Anyone any similar experiemce to this ?
It started out with black smoke coming out of the back of my two and a half year old X Trail diesel on acceleration. The local Nissan garage changed the ECU - no effect. They then changed the injectors. This seemed to cure the smoke. However. Two weeks later my wife was driving the two toddlers and dog along a country road when the engine started racing. She declutched and got the kids and dog out with the engine screaming and smoke pouring out of the bonnet (hood). The engine subsequently died and the car was taken to another Nissan garage. They had it for nearly two weeks, didn't seem all that interested, but reckoned that the fault was with the first garage. They then said the engine had been over-fuelling and that there had been a fire in the engine as the heater plugs were completely destroyed. Also there was diesel in the sump. They also said that Nissan were about to recall diesel X Trails for work on the Turbo and injectors.
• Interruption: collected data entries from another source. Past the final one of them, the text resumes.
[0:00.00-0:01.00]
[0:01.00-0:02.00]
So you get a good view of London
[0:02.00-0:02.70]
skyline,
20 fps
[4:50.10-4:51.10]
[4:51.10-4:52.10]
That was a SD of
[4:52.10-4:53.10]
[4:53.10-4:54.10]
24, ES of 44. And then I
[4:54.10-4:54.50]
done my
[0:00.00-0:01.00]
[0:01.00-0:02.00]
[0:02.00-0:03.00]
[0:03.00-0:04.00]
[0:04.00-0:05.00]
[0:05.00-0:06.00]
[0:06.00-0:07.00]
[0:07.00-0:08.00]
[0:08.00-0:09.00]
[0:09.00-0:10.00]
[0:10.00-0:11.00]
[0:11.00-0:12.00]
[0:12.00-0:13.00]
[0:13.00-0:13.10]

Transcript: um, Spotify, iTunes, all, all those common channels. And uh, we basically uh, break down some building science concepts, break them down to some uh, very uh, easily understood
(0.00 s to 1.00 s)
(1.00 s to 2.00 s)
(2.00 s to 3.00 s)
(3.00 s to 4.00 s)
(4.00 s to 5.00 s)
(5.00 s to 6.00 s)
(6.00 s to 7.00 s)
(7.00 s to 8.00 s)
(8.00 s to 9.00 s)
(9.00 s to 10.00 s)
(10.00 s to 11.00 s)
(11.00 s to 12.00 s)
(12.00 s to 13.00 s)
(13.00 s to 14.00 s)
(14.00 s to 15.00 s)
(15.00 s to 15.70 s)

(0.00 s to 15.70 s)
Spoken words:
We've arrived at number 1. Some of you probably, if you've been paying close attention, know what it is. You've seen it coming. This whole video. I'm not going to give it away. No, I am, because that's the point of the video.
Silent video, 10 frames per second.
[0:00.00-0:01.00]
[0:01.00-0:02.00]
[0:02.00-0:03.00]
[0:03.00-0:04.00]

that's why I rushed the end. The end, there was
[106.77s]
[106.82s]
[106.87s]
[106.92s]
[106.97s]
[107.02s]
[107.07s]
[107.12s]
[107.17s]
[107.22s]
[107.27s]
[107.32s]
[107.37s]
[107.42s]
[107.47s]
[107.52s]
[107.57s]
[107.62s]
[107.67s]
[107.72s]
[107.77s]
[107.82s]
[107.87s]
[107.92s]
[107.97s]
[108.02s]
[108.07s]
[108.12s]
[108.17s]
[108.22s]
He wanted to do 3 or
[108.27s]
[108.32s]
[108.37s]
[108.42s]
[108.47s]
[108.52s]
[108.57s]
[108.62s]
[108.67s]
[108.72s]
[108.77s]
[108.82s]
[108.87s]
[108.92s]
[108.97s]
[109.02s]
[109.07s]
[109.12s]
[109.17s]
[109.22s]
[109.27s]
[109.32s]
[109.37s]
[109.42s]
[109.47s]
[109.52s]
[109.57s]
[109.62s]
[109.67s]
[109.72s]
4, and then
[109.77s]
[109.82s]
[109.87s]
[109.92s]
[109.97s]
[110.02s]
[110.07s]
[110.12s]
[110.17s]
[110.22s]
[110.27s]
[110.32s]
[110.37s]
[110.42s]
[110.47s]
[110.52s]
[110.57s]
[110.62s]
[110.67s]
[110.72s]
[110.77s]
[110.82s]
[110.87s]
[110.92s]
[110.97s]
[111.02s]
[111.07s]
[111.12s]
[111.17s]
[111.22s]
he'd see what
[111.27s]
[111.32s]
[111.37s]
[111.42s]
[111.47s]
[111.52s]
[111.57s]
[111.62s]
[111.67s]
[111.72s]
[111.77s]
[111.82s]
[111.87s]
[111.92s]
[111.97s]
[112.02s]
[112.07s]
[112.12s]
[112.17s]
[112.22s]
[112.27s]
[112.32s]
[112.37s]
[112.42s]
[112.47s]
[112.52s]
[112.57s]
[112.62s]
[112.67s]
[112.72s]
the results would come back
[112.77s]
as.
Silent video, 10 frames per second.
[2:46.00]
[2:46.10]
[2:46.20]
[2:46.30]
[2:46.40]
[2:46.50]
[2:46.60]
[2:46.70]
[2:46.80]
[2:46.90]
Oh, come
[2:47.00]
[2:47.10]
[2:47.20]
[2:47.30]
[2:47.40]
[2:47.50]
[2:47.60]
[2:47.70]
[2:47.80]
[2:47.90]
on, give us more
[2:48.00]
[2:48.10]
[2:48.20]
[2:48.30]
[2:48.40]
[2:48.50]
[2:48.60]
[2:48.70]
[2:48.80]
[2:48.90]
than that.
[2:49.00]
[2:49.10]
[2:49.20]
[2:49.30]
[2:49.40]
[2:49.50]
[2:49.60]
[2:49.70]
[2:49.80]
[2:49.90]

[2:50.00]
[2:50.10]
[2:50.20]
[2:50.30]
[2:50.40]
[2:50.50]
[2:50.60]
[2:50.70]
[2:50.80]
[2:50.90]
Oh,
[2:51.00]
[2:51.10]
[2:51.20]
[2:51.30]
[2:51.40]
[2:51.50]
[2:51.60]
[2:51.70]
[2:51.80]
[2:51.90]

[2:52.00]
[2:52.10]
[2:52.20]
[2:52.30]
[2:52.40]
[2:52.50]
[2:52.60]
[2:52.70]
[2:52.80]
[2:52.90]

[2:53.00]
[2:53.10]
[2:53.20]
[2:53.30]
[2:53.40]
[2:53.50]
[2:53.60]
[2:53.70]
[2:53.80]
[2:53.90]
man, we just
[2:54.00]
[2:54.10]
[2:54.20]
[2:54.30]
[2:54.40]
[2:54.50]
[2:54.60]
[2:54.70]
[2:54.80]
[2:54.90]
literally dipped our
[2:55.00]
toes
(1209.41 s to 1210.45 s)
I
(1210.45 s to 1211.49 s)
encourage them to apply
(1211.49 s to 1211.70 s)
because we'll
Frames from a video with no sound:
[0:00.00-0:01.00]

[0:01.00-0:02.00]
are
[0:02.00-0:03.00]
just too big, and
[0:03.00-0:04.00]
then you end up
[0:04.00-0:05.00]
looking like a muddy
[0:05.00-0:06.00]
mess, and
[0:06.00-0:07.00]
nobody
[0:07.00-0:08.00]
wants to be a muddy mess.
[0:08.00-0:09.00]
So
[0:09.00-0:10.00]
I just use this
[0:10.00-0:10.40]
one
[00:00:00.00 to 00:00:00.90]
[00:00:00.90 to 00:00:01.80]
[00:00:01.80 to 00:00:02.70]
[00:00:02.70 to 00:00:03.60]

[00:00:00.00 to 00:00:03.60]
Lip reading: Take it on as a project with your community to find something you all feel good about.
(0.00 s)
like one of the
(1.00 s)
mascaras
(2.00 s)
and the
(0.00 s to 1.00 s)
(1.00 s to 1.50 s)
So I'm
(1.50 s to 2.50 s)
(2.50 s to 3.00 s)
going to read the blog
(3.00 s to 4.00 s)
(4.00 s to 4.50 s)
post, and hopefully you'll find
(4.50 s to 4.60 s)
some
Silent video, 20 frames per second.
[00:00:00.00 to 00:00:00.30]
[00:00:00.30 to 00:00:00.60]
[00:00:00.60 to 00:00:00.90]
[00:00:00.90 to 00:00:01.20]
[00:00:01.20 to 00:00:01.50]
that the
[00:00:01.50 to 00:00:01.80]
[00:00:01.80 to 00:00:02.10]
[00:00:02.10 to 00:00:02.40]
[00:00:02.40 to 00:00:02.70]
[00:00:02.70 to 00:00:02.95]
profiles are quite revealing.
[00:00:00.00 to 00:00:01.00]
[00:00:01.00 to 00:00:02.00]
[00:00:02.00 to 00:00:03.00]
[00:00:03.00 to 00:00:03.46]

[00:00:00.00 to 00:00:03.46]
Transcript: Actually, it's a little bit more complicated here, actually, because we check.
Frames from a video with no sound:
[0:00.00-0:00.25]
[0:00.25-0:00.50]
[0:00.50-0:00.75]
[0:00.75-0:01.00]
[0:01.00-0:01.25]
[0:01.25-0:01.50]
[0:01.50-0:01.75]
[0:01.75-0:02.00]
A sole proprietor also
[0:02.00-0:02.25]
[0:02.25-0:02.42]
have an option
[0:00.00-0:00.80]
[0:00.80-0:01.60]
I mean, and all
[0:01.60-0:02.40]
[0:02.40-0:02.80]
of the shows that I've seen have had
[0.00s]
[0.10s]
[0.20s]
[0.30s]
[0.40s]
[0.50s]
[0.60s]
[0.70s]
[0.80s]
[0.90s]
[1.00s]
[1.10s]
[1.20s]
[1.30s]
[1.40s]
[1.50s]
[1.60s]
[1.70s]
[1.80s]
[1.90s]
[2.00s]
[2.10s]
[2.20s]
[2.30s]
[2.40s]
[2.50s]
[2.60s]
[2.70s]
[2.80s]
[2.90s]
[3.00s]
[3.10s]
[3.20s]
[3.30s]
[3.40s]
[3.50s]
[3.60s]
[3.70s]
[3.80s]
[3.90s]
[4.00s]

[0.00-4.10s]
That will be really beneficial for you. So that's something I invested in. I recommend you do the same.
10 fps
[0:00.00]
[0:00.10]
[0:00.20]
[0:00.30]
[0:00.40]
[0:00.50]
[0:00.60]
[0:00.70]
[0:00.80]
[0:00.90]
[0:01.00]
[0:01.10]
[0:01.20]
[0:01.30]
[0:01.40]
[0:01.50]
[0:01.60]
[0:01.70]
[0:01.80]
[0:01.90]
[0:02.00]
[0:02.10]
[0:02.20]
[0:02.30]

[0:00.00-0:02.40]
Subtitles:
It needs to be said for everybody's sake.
I've since read on the internet that the Denso injectors on X Trails are faulty and cause excessive smoke after a short while.

I've now arranged to have the car trailered to another Nissan garage who
at least seem to want the work.


----------



## ron519098 (May 4, 2005)

You'll find a variety of posts about this problem on this forum. Problems with overfuelling seemed to affect a number of Mark 1 diesels.........although mine was fine. Overfuelling is thought to be caused by incorrect settings in the ECU, or a faulty ECU. Present model with the uprated diesel engine (136bhp) would appear, in some instances, to have some problems affecting the turbo and/or intercooler - hence the possible recall you were told about. 

I would suggest you join the UK X-Trail forum (if you have not already) as there are a large number of members with diesel engined X-Trails.


----------



## andyval (Sep 13, 2005)

*major engine disaster*

Thanks Ron,

I'm beginning to get the picture !


----------



## driftking (Aug 7, 2005)

andyval said:


> Thanks Ron,
> 
> I'm beginning to get the picture !


Well, you will love this site: Healinbreese2000


----------



## andyval (Sep 13, 2005)

Cheers ! I've already been there



driftking said:


> Well, you will love this site: Healinbreese2000


----------